## [WORK ITEM]
Output the records precisely as they stand. Pictures are to be skipped.

DATA SUPPLIED START

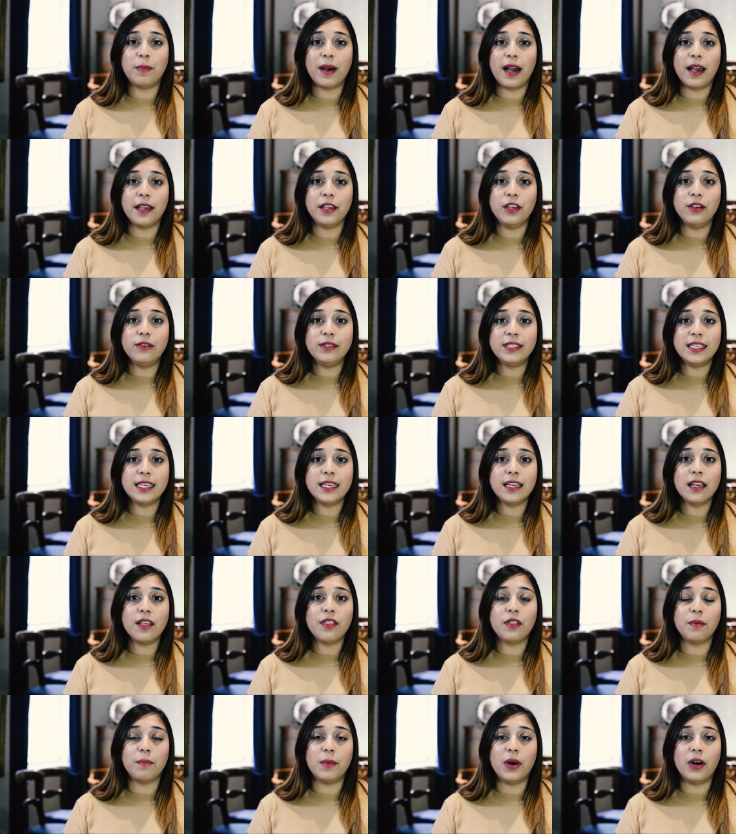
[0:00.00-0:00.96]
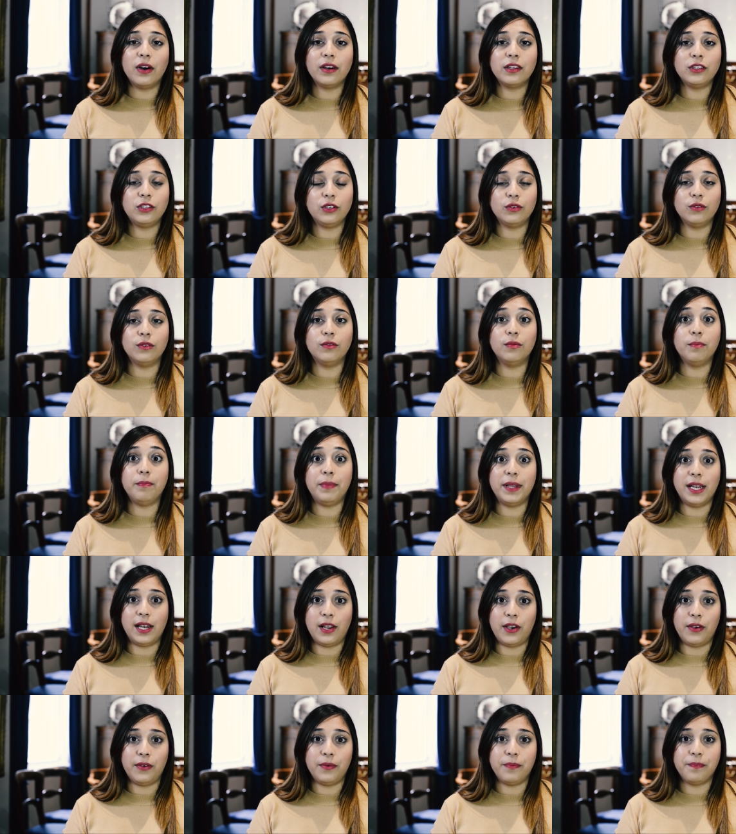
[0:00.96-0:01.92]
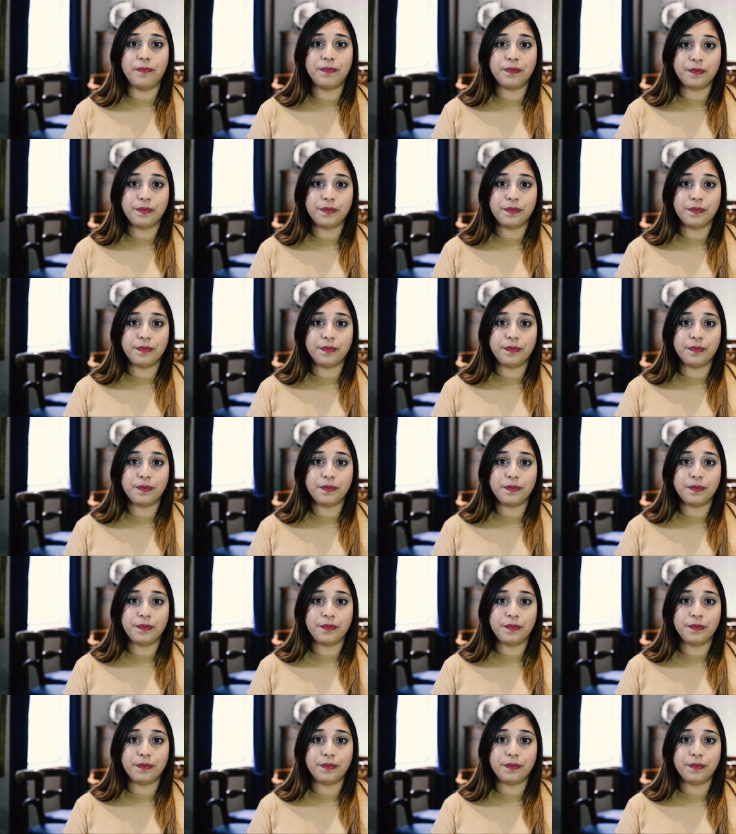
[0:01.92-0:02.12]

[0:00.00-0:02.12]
by using the marker tool below.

DATA SUPPLIED END

## [COMPLETED TASK]
[0:00.00-0:00.96]
[0:00.96-0:01.92]
[0:01.92-0:02.12]

[0:00.00-0:02.12]
by using the marker tool below.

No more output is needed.